YOUR ASSIGNMENT: Print the data below again in full, exactly as it stands, with no images.

SUPPLIED MATERIAL:
"""

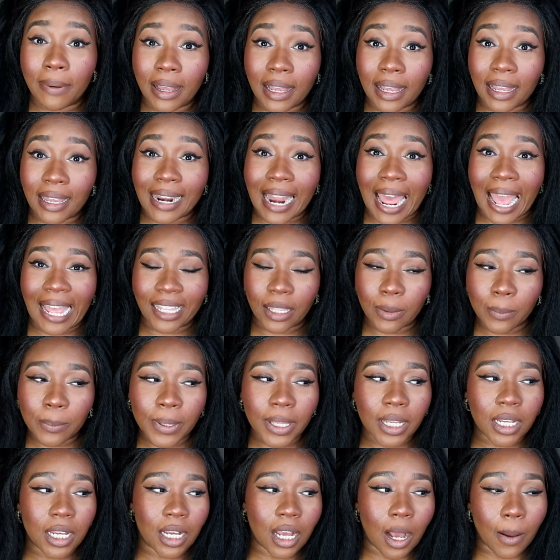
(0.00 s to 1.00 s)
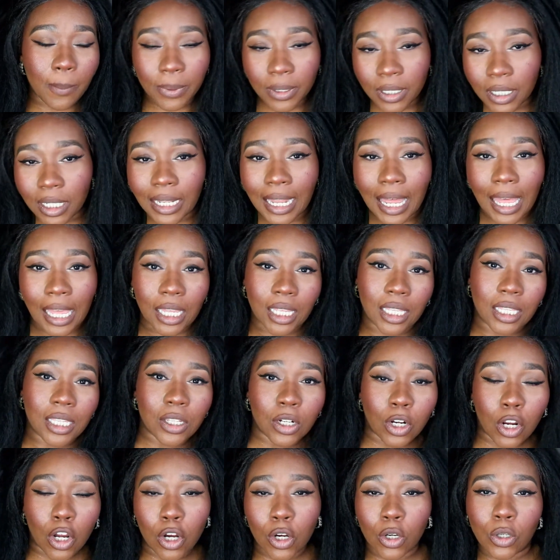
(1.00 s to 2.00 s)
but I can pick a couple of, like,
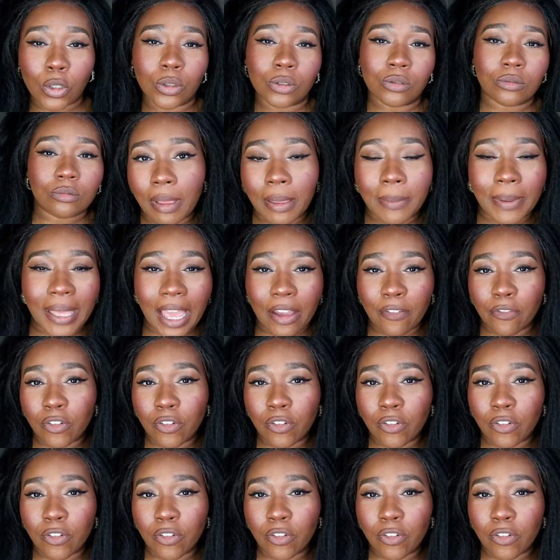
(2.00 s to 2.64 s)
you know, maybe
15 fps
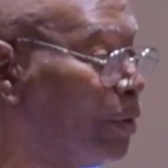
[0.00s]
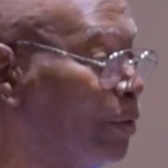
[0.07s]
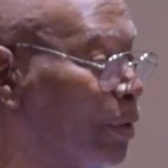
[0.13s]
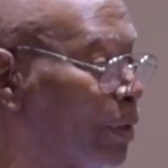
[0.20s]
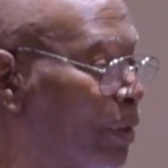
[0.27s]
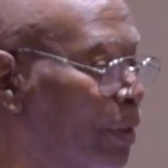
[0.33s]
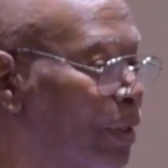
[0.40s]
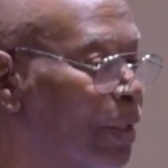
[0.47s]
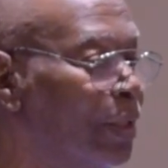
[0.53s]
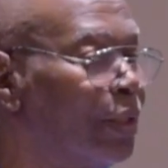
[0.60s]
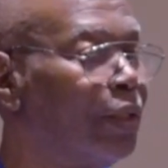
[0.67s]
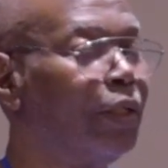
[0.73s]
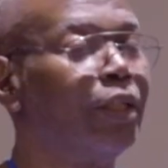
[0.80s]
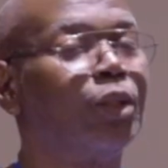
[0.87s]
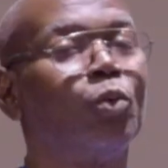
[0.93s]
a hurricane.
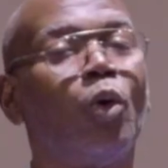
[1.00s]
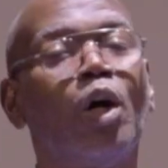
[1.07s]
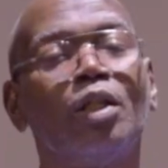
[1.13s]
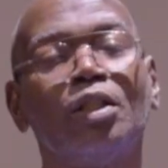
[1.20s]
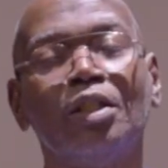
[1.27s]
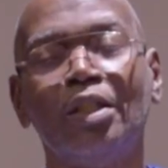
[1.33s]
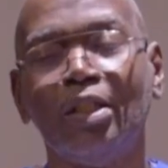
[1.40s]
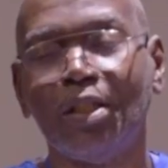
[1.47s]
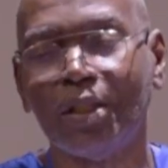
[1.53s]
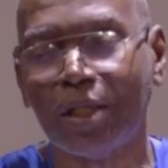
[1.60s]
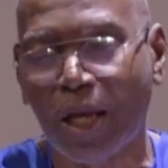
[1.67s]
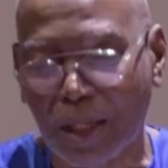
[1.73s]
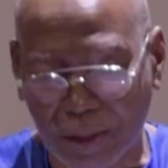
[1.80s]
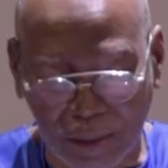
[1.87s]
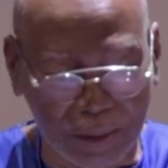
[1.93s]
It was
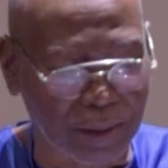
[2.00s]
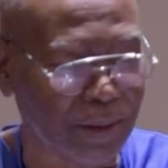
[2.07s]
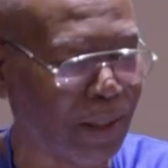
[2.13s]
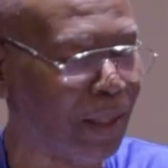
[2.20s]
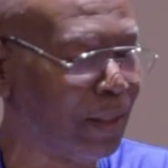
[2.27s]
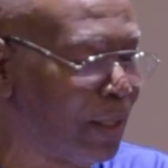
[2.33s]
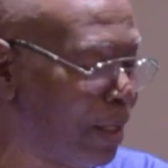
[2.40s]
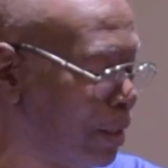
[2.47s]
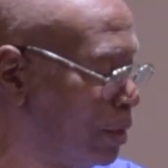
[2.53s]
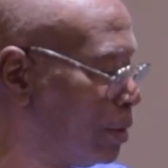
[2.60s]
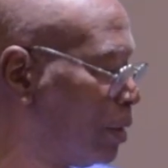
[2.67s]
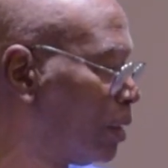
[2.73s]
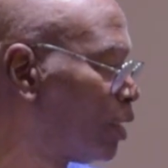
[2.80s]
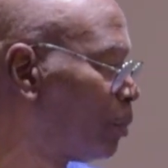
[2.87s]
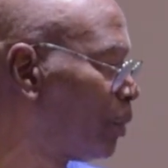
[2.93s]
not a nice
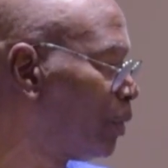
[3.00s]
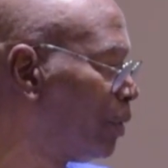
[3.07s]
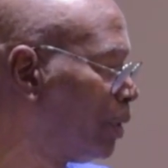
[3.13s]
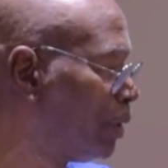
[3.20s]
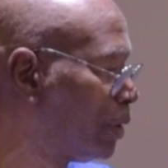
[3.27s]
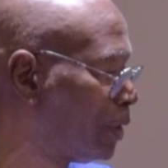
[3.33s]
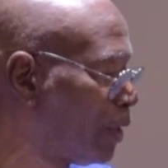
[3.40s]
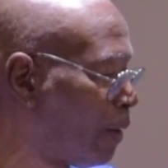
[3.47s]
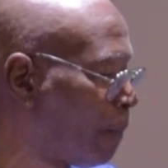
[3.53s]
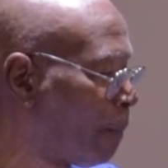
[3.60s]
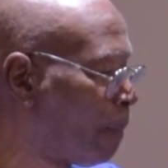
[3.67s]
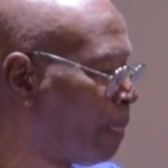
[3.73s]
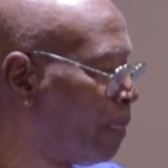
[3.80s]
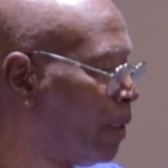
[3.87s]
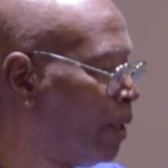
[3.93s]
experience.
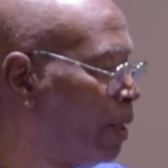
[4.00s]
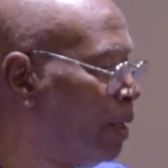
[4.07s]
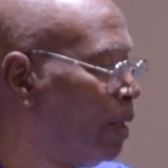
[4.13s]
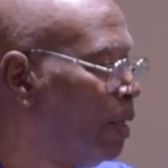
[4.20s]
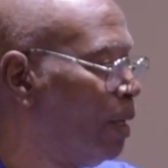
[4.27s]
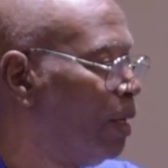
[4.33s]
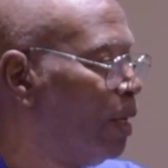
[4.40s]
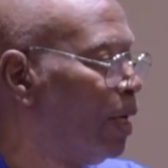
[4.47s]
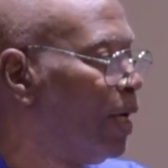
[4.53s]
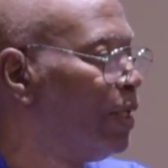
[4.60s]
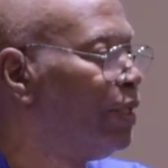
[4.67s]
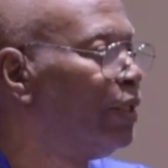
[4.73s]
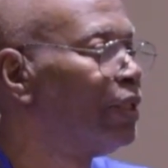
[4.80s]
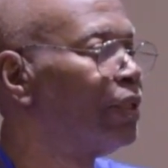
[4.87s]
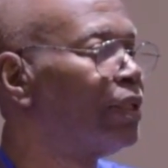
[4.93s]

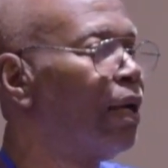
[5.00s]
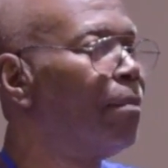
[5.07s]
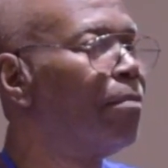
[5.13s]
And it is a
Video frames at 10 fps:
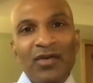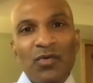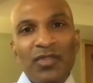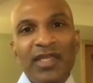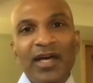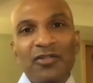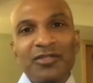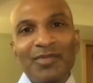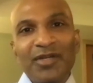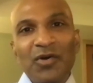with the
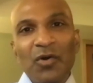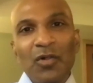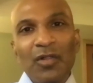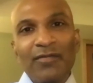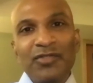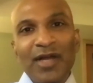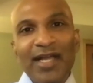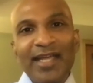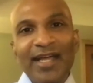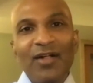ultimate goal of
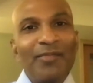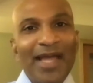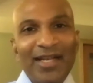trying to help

"""

ANSWER BOX:
(0.00 s to 1.00 s)
(1.00 s to 2.00 s)
but I can pick a couple of, like,
(2.00 s to 2.64 s)
you know, maybe
15 fps
[0.00s]
[0.07s]
[0.13s]
[0.20s]
[0.27s]
[0.33s]
[0.40s]
[0.47s]
[0.53s]
[0.60s]
[0.67s]
[0.73s]
[0.80s]
[0.87s]
[0.93s]
a hurricane.
[1.00s]
[1.07s]
[1.13s]
[1.20s]
[1.27s]
[1.33s]
[1.40s]
[1.47s]
[1.53s]
[1.60s]
[1.67s]
[1.73s]
[1.80s]
[1.87s]
[1.93s]
It was
[2.00s]
[2.07s]
[2.13s]
[2.20s]
[2.27s]
[2.33s]
[2.40s]
[2.47s]
[2.53s]
[2.60s]
[2.67s]
[2.73s]
[2.80s]
[2.87s]
[2.93s]
not a nice
[3.00s]
[3.07s]
[3.13s]
[3.20s]
[3.27s]
[3.33s]
[3.40s]
[3.47s]
[3.53s]
[3.60s]
[3.67s]
[3.73s]
[3.80s]
[3.87s]
[3.93s]
experience.
[4.00s]
[4.07s]
[4.13s]
[4.20s]
[4.27s]
[4.33s]
[4.40s]
[4.47s]
[4.53s]
[4.60s]
[4.67s]
[4.73s]
[4.80s]
[4.87s]
[4.93s]

[5.00s]
[5.07s]
[5.13s]
And it is a
Video frames at 10 fps:
with the
ultimate goal of
trying to help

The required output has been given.